WHAT YOU SHOULD DO » Without any pictures, reproduce exactly the lines running from the line containing "[00:17:14.61 to 00:17:15.61]" through the end of the entries.

(Records from a dataset)

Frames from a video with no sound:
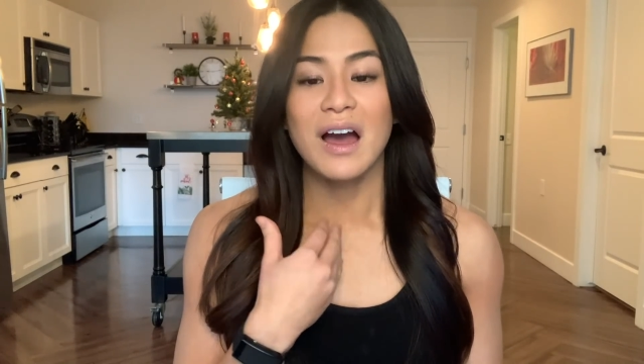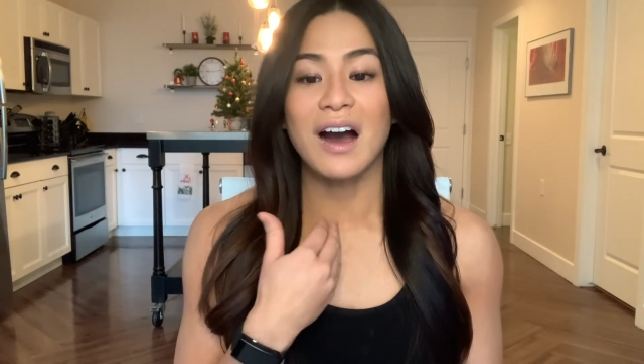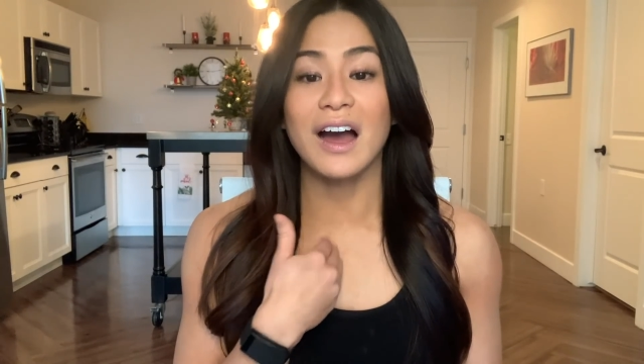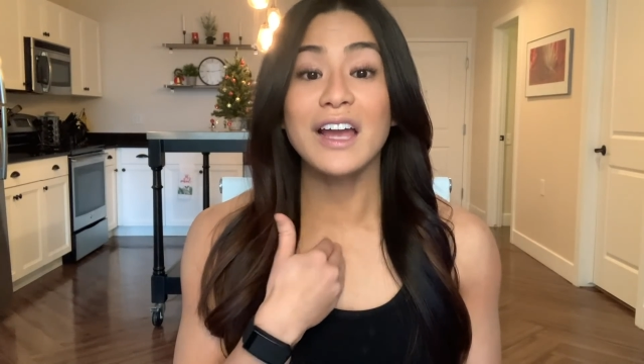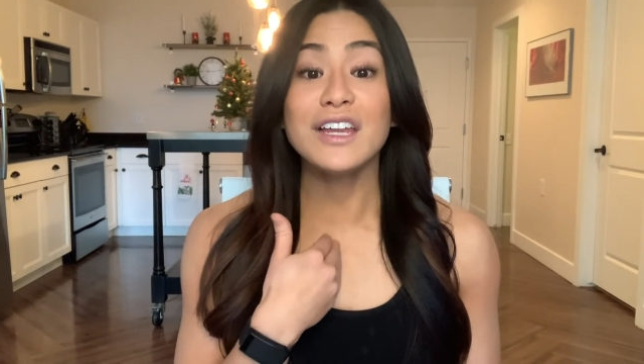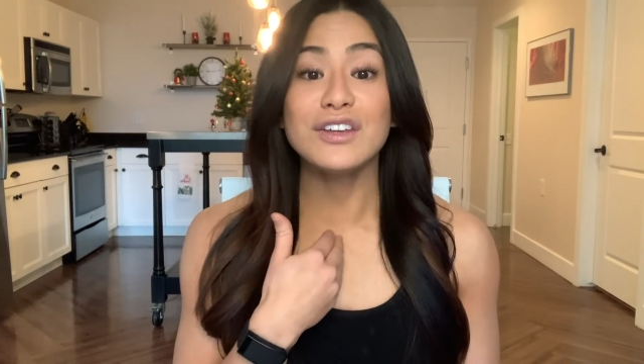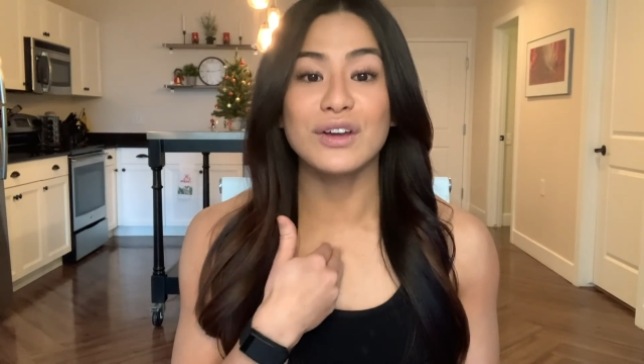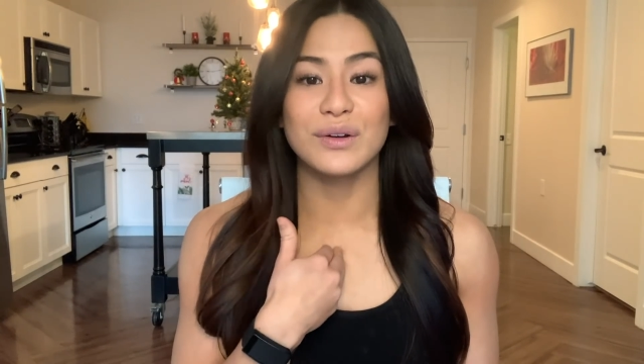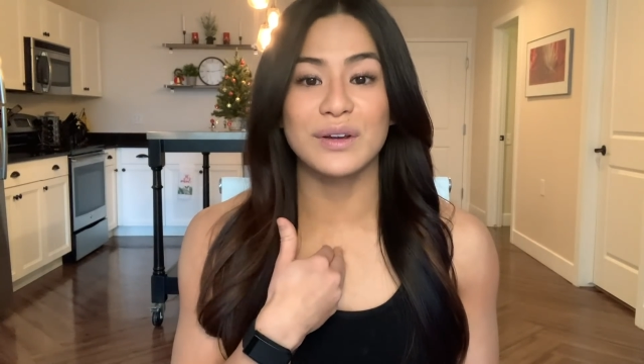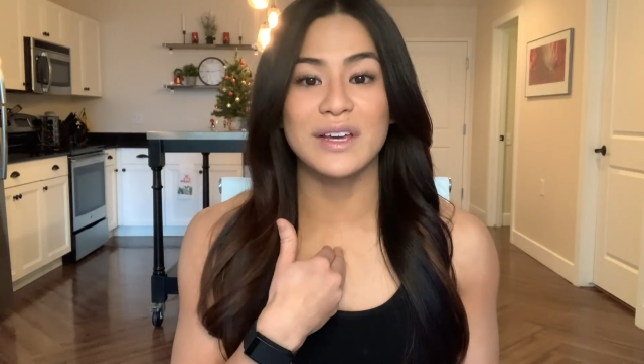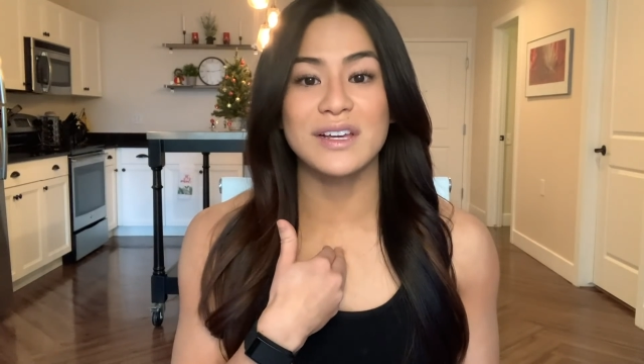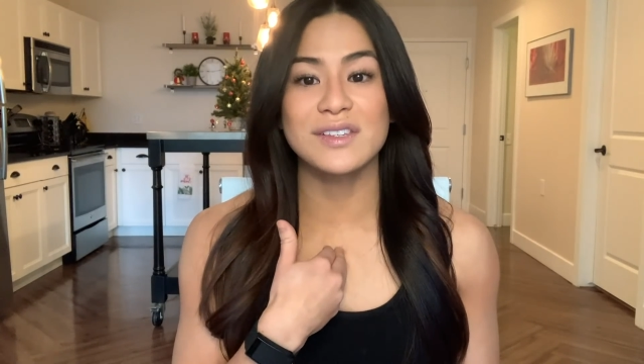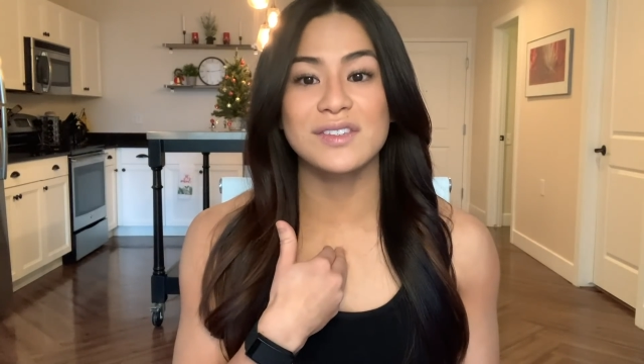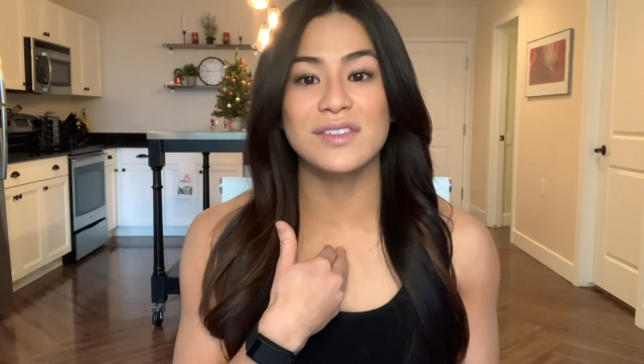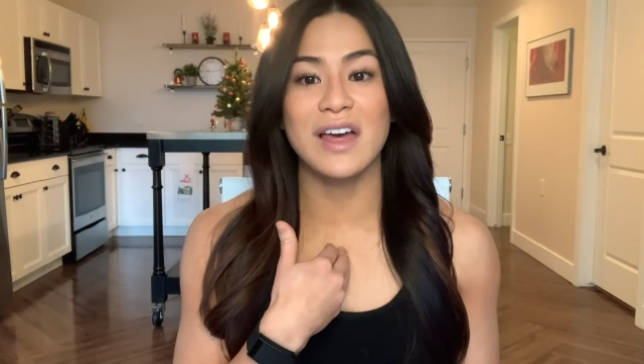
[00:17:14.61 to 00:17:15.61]
I
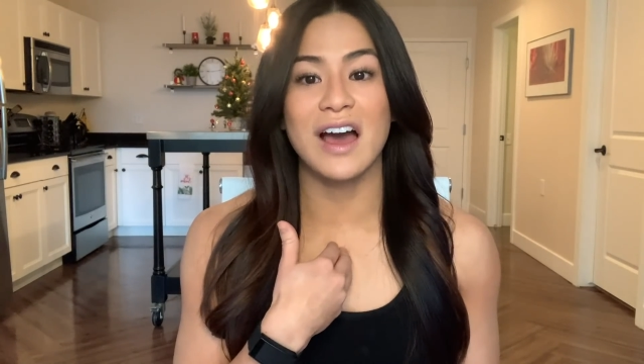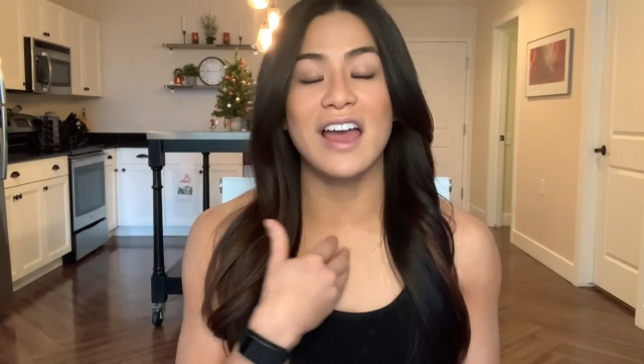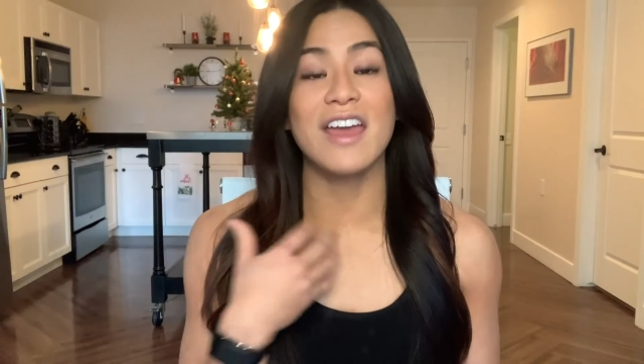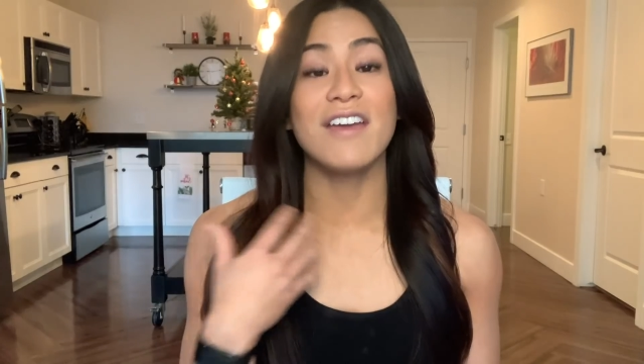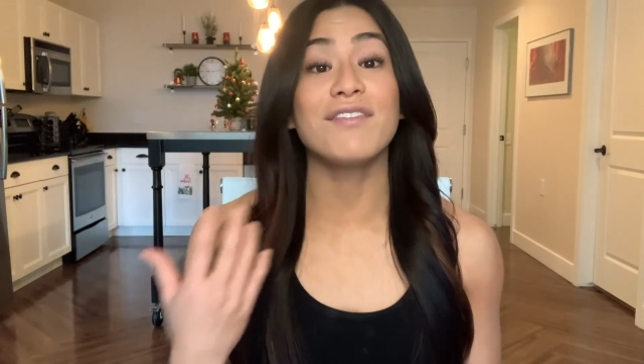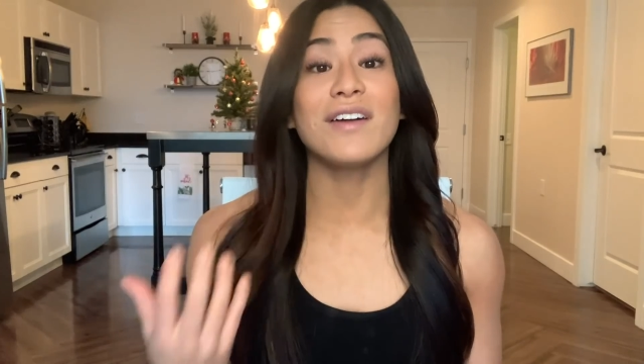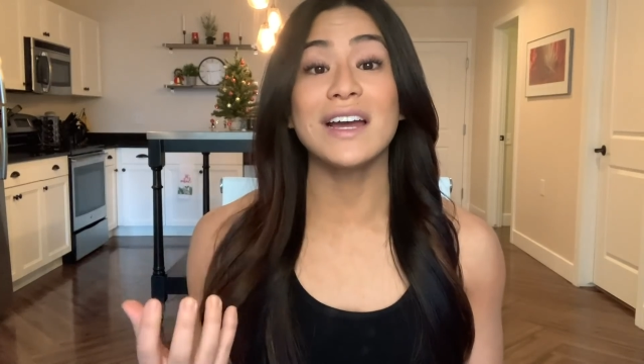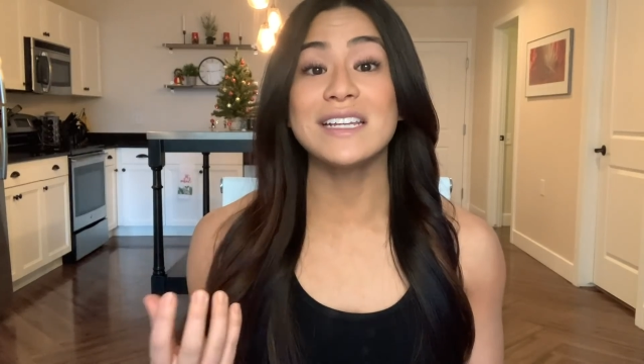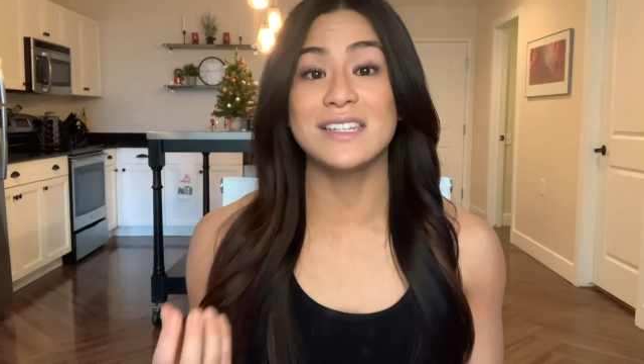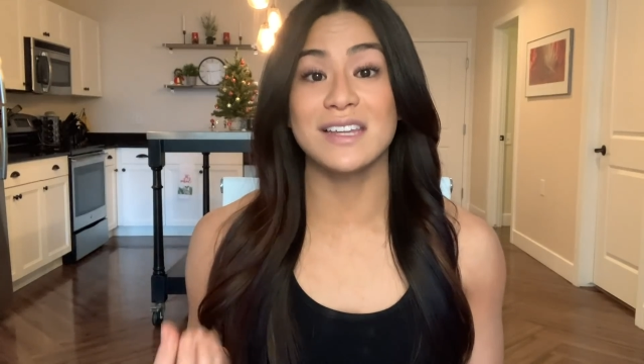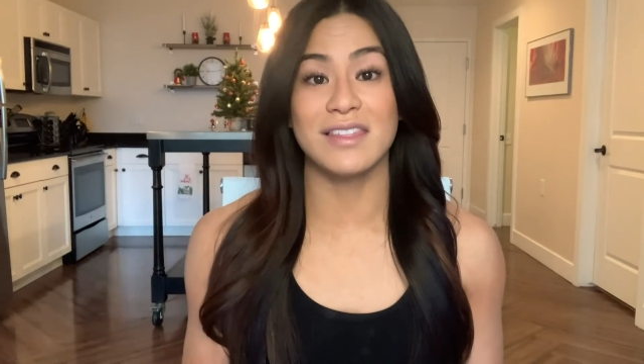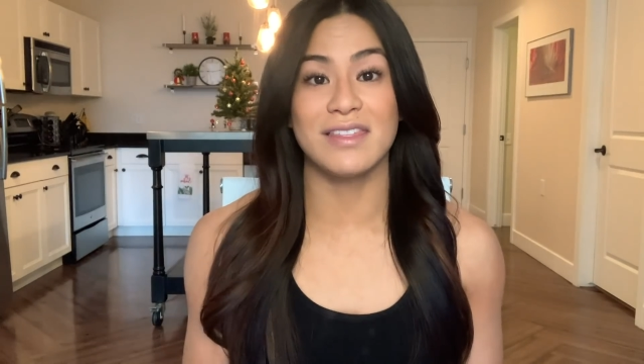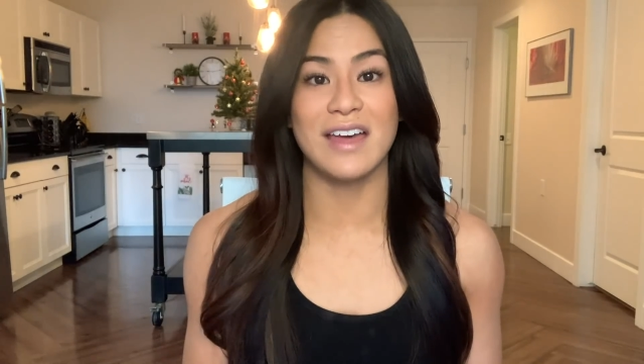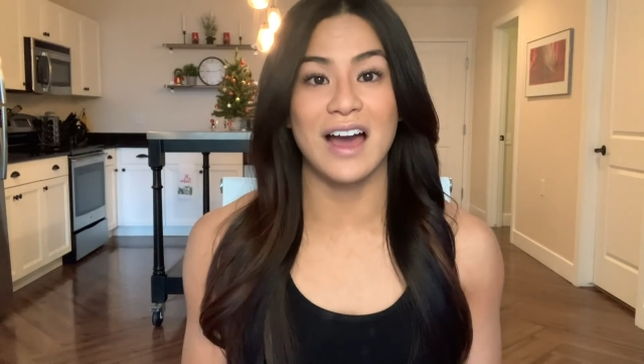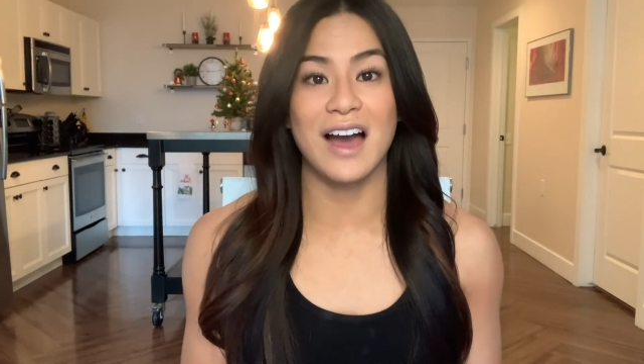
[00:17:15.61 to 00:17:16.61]
noticed that if I
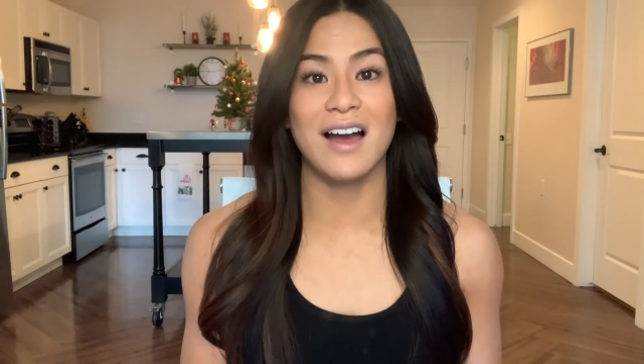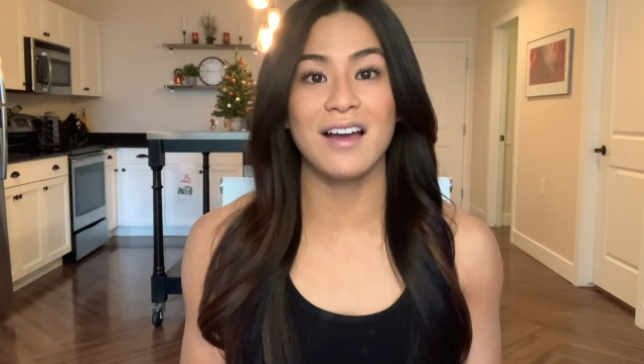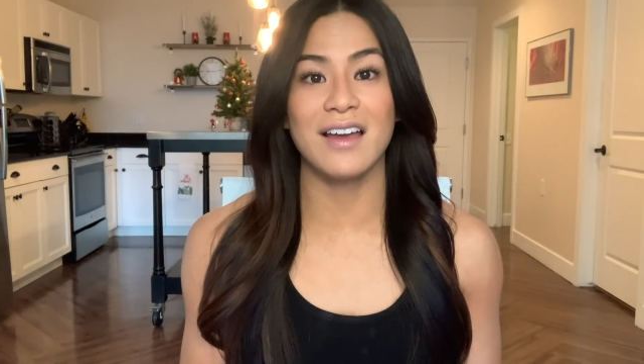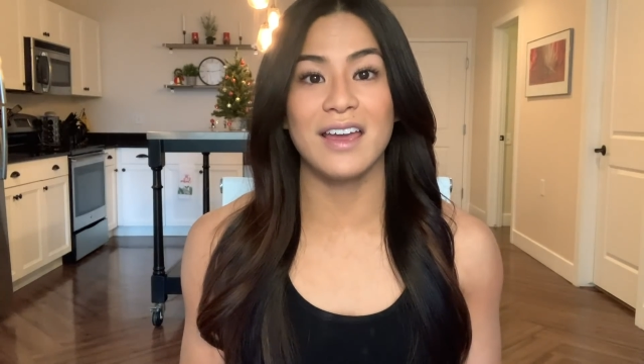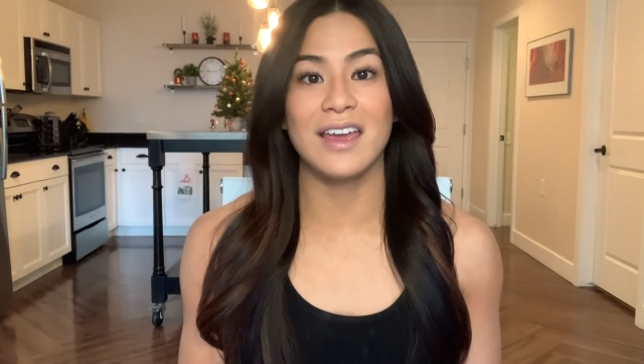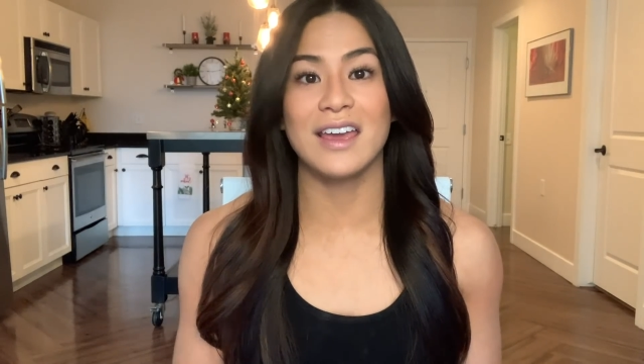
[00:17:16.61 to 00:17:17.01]
did that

TASK ANSWER »
[00:17:14.61 to 00:17:15.61]
I
[00:17:15.61 to 00:17:16.61]
noticed that if I
[00:17:16.61 to 00:17:17.01]
did that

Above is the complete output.